> **EXERCISE MATERIALS**:
__________________________________________________

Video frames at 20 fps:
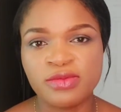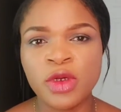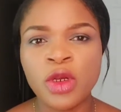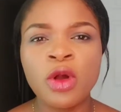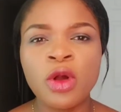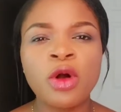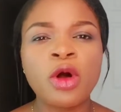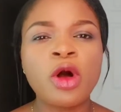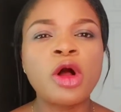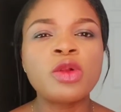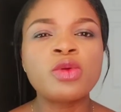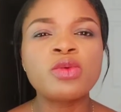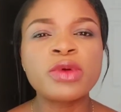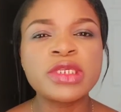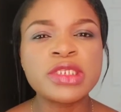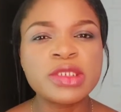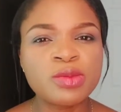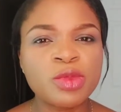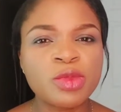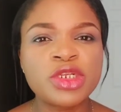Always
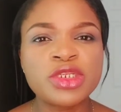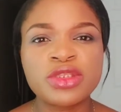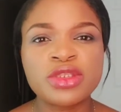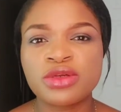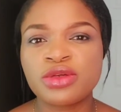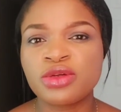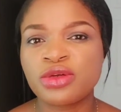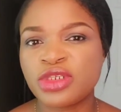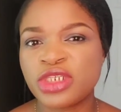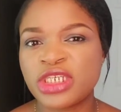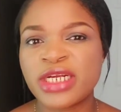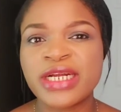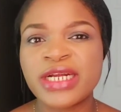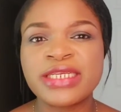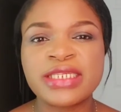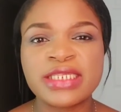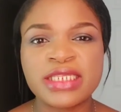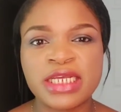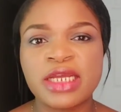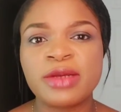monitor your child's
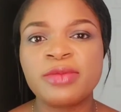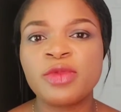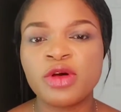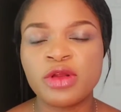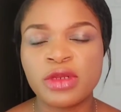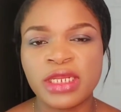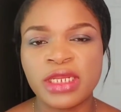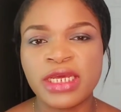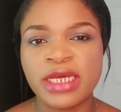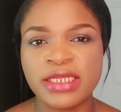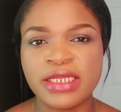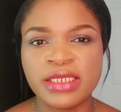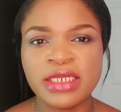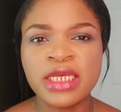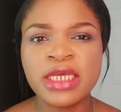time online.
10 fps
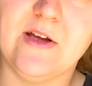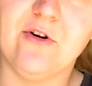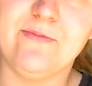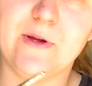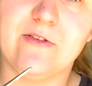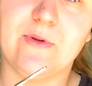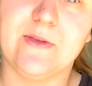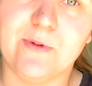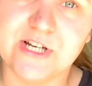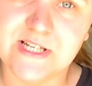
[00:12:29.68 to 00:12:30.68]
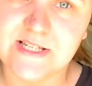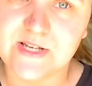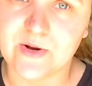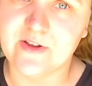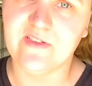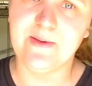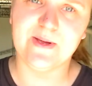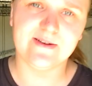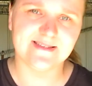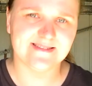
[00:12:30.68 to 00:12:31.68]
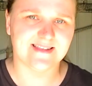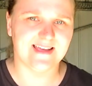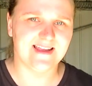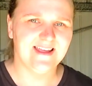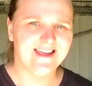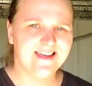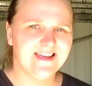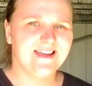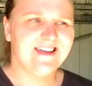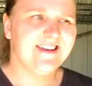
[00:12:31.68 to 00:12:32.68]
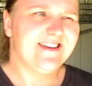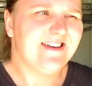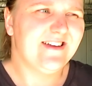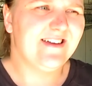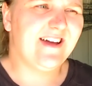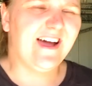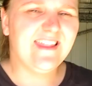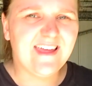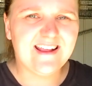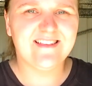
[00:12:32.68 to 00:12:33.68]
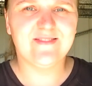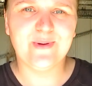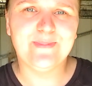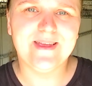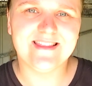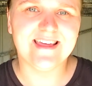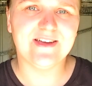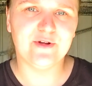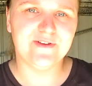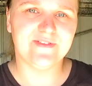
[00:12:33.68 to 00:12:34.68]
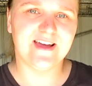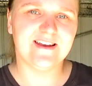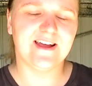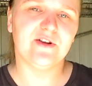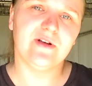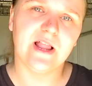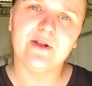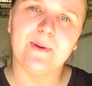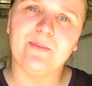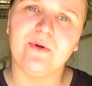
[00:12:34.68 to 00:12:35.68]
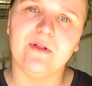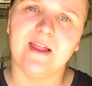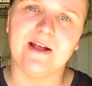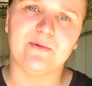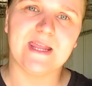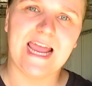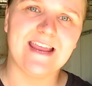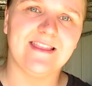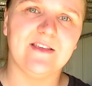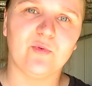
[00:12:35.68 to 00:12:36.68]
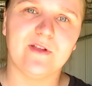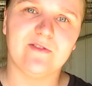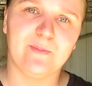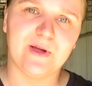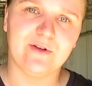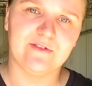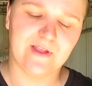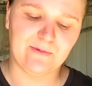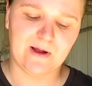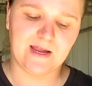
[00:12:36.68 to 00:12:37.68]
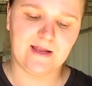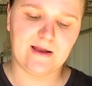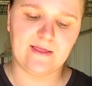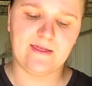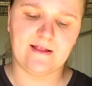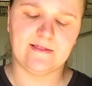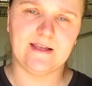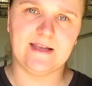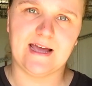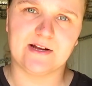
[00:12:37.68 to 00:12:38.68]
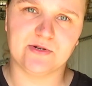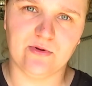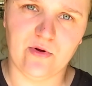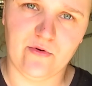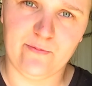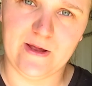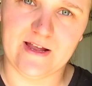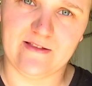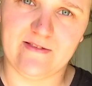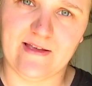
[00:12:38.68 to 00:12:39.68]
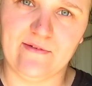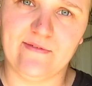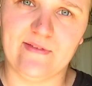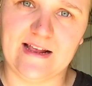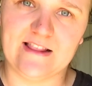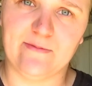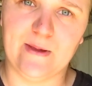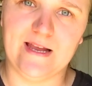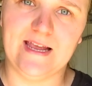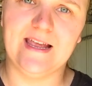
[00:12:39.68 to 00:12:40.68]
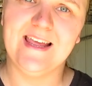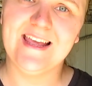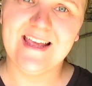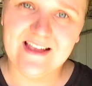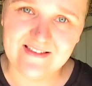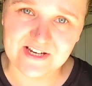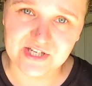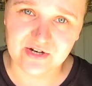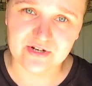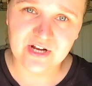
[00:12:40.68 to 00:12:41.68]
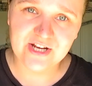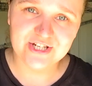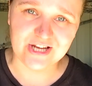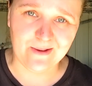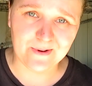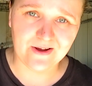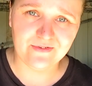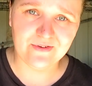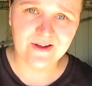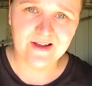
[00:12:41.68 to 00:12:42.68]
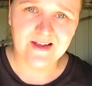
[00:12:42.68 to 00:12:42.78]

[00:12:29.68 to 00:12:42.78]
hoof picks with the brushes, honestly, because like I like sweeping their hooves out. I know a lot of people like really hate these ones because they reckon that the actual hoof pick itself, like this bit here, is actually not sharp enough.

__________________________________________________

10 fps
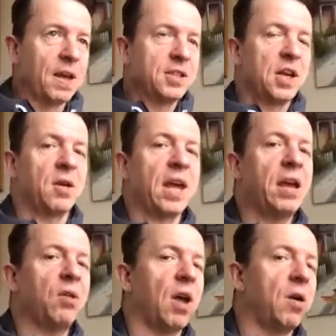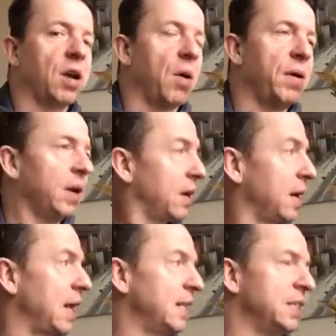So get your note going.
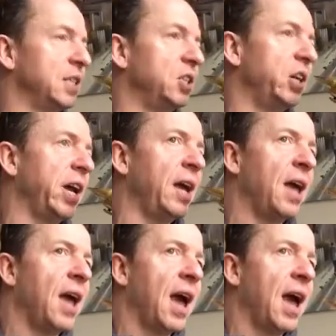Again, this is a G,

__________________________________________________

What is needed is an exact copy of the lines above, from the one holding "[00:12:33.68 to 00:12:34.68]" down to the one holding "[00:12:42.68 to 00:12:42.78]", with those two included and the pictures left out.

> **TASK RESULT**:
[00:12:33.68 to 00:12:34.68]
[00:12:34.68 to 00:12:35.68]
[00:12:35.68 to 00:12:36.68]
[00:12:36.68 to 00:12:37.68]
[00:12:37.68 to 00:12:38.68]
[00:12:38.68 to 00:12:39.68]
[00:12:39.68 to 00:12:40.68]
[00:12:40.68 to 00:12:41.68]
[00:12:41.68 to 00:12:42.68]
[00:12:42.68 to 00:12:42.78]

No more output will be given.